Bill Agee's blog

🤔 Reflections on test infrastructure, with a twist of user empathy.

Switching from Octopress to Pelican

Or: What we blog about when we blog about blogs

🐙 ➡️ 🐍

This post is the story of how I switched the underlying framework for this blog from Octopress to Pelican.

And I added a side quest: Like many Octopress users, I grew fond of the default Octopress theme, and wanted to keep it after moving to Pelican.

Keeping the Octopress theme turned out to be easy; the pelican-octopress-theme github repo was what I needed:

And for other tips, Google revealed blog posts from other folks who made the Octopress-to-Pelican switch over the years.

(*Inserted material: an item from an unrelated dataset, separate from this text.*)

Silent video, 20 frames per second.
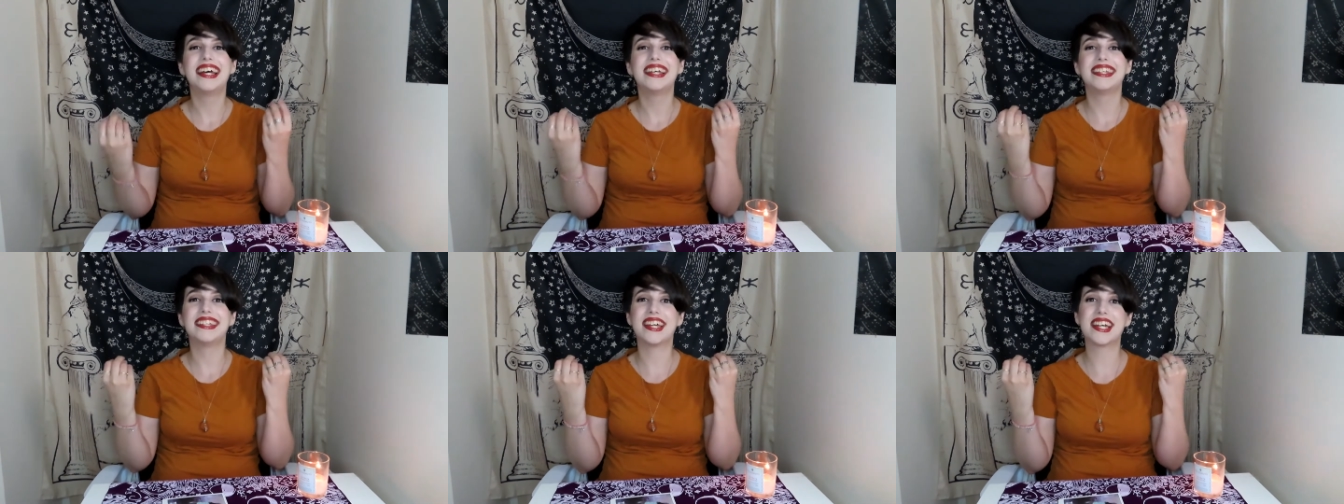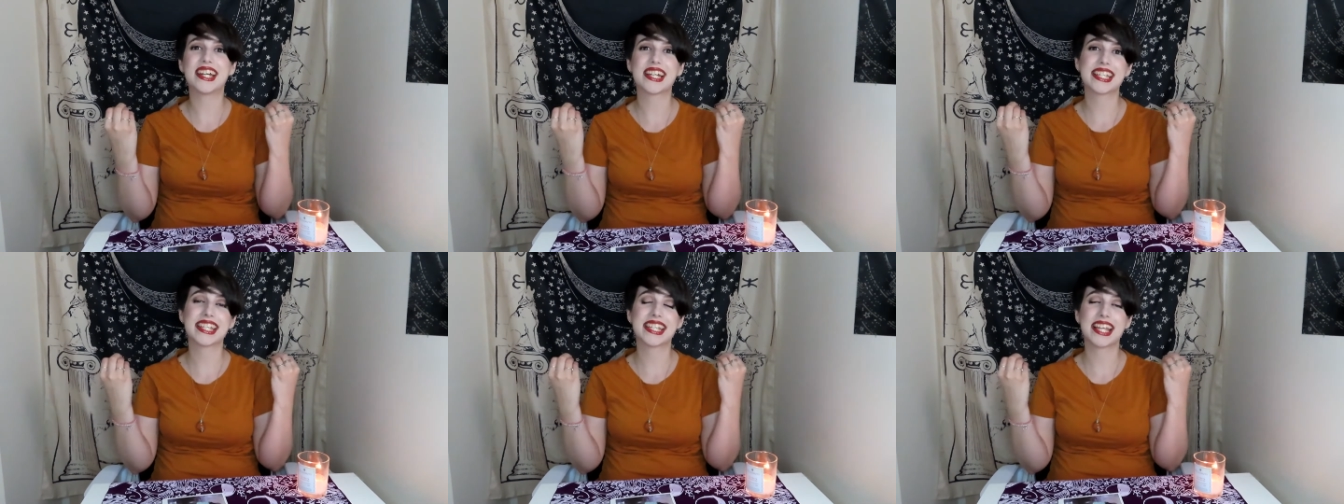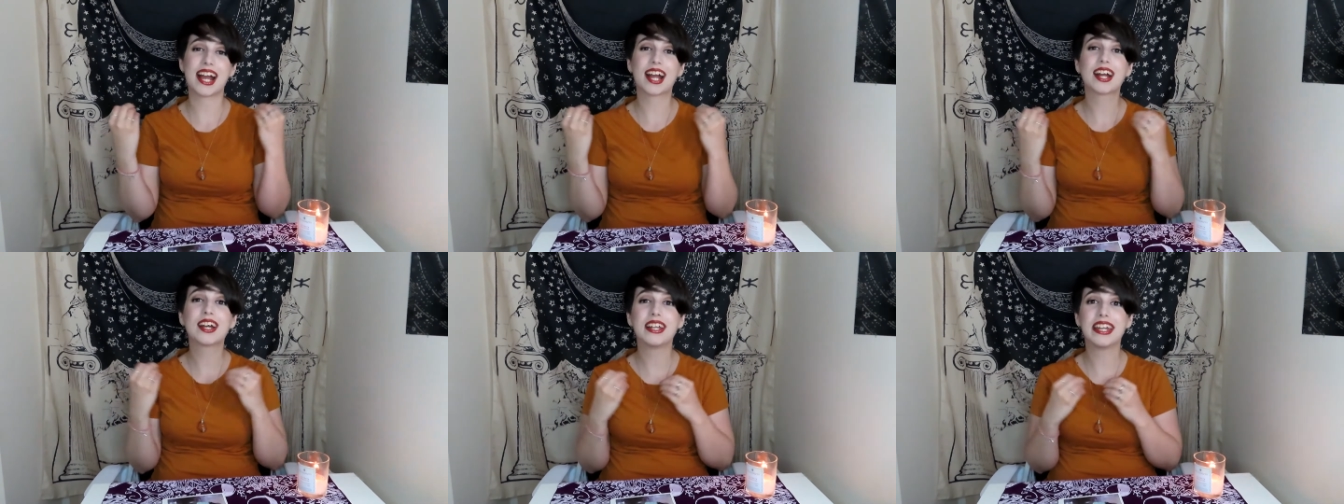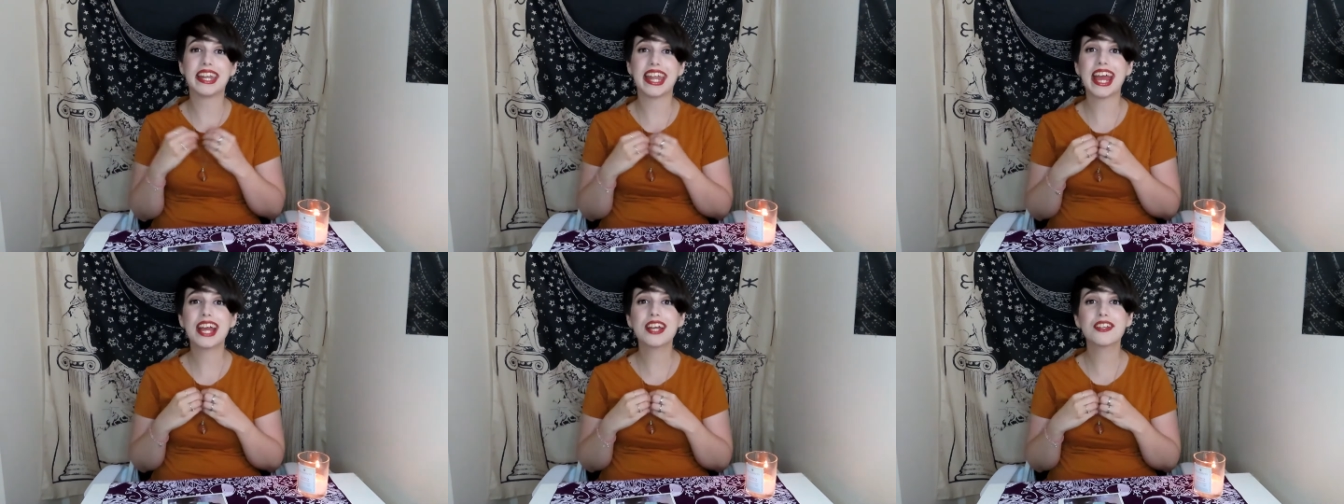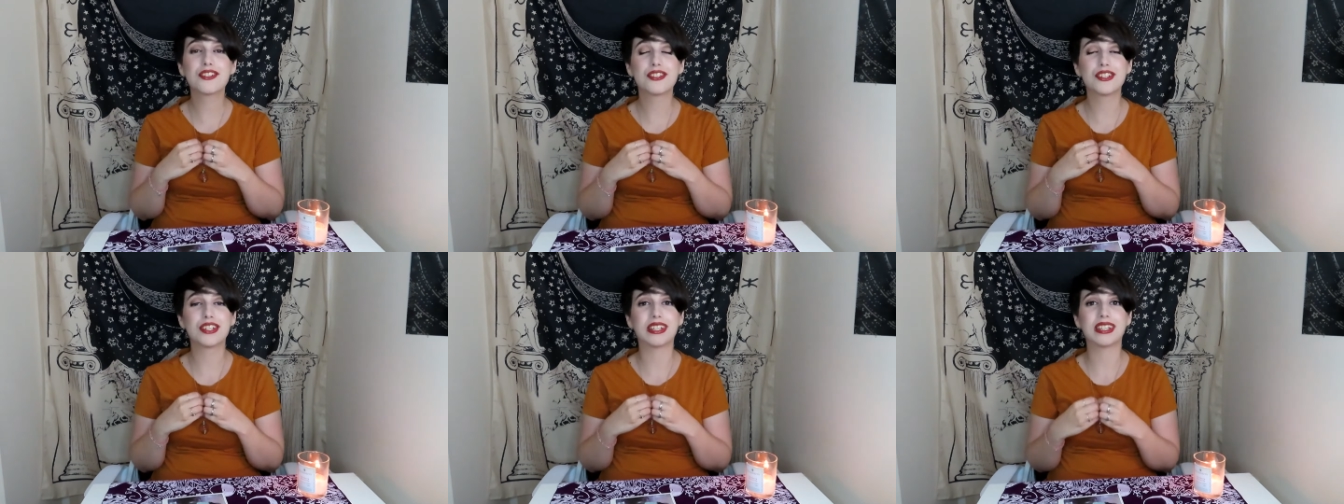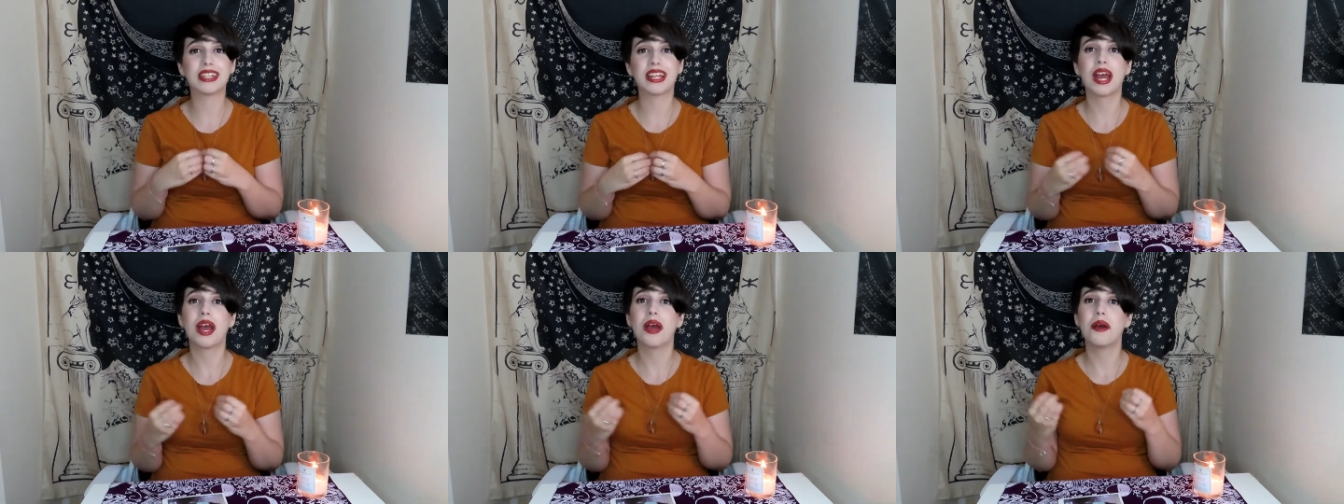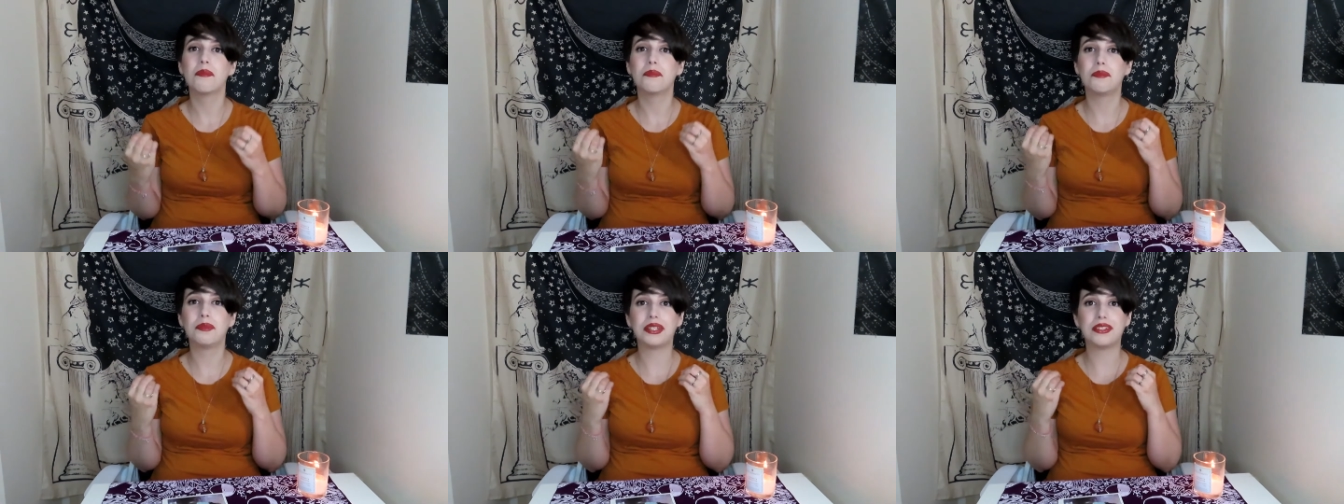there's a connection
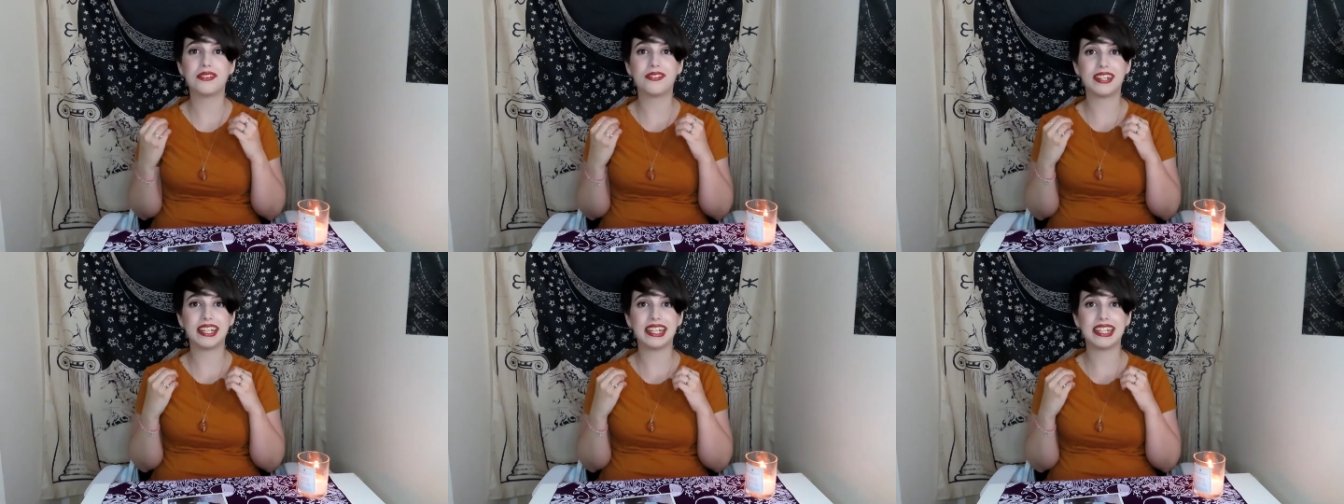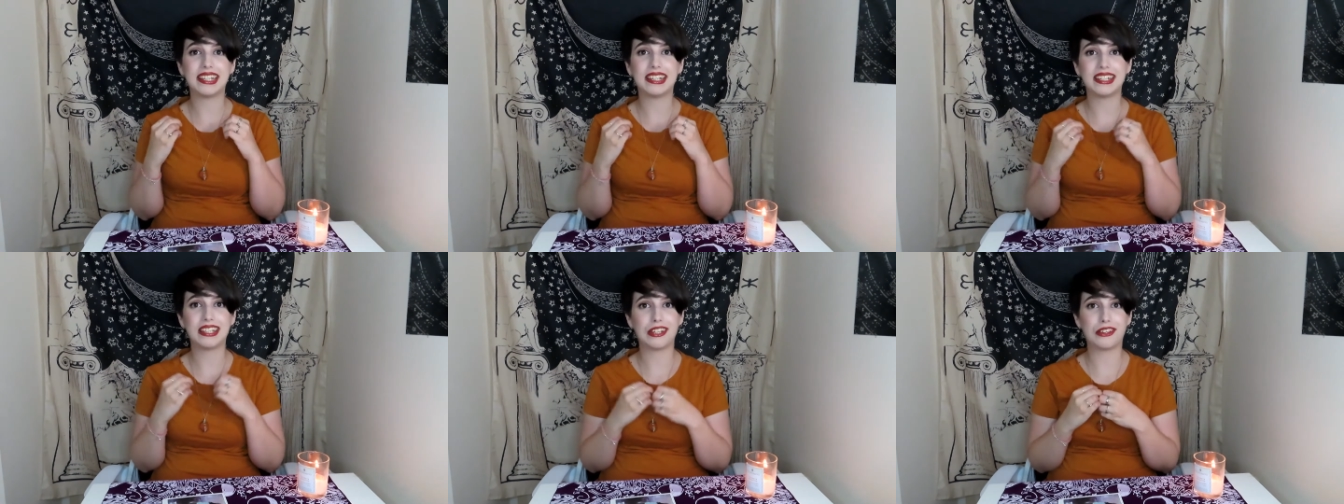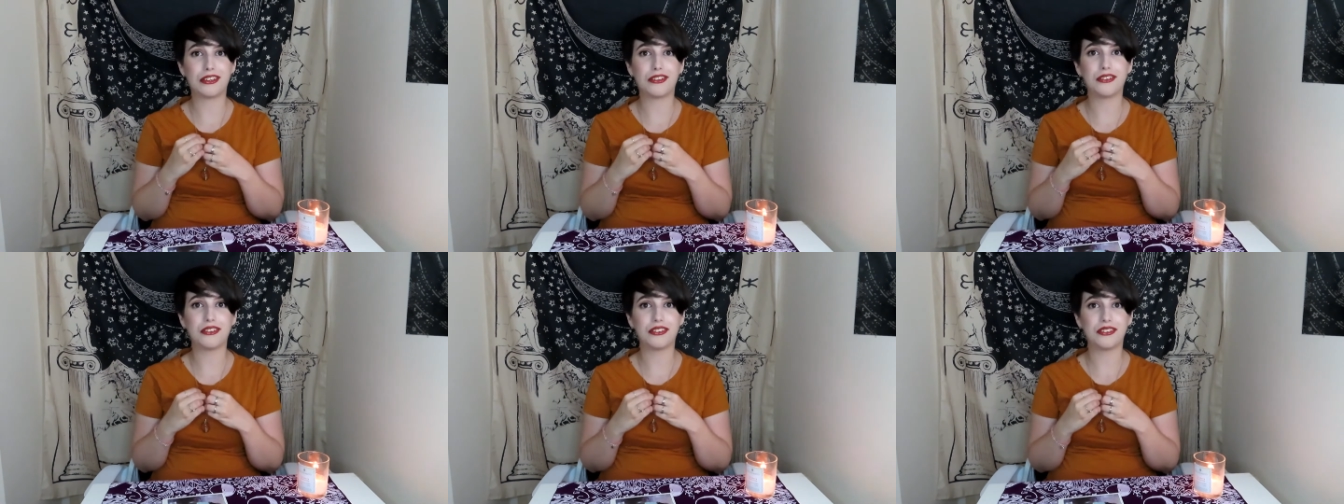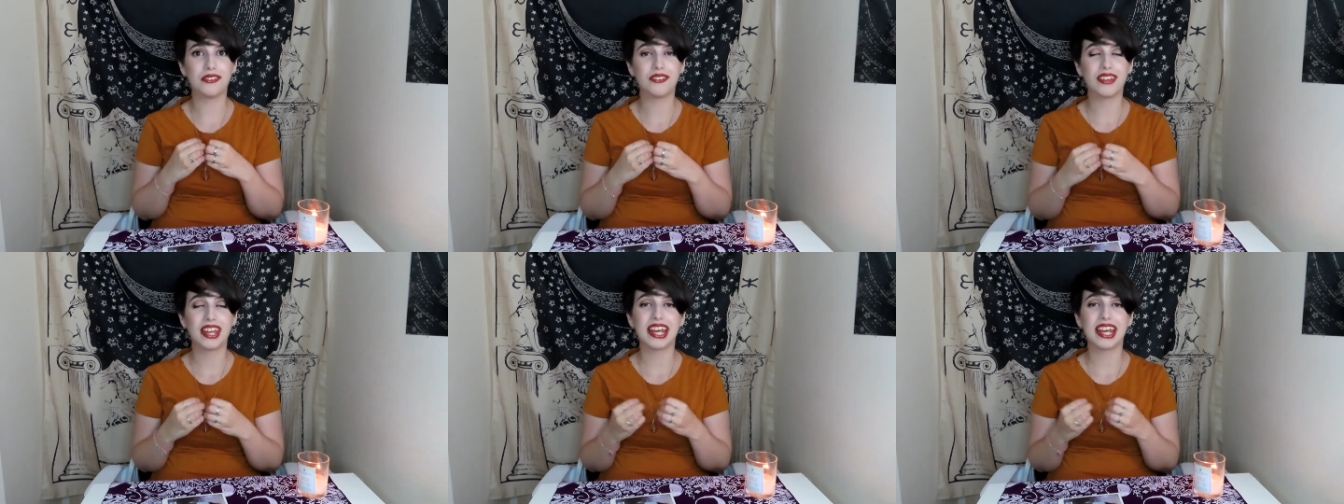between the two.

Trip reports I referred to were:

The plan

First off, after reading the docs, I wrote down the steps I assumed would be involved with the move; here they are:

  1. Create and activate a virtualenv, then use pip to install pelican
  2. Use the pelican-quickstart util to set up a barebones Pelican blog, as a starting point for the move
  3. Get used to launching a dev server to preview changes
  4. Apply the pelican-octopress-theme to the barebones blog
  5. Bring my old blog's CSS and sidebar customizations into pelican-octopress-theme
  6. Create a public github repo containing the work so far
  7. Copy the old Markdown post files and images from my Octopress dir to my pelican repo
  8. Edit posts as needed to get them to display properly
  9. Back up the contents of my existing blog's s3 bucket (for easy rollback if the first deploy doesn't go smoothly)
  10. Publish the new files to s3!

The reality

Based on the outline above, here's what actually happened when I started carrying out the plan:

  1. Installing pelican

    For this step I set up a new virtualenv and installed the pelican and markdown packages:

    mkdir blog.likewise.org
    cd blog.likewise.org/
    virtualenv env
    . env/bin/activate
    pip install pelican markdown
    

    For the record, I was using OS X, Python 2.7.12 from Macports, and Pelican 3.6.3.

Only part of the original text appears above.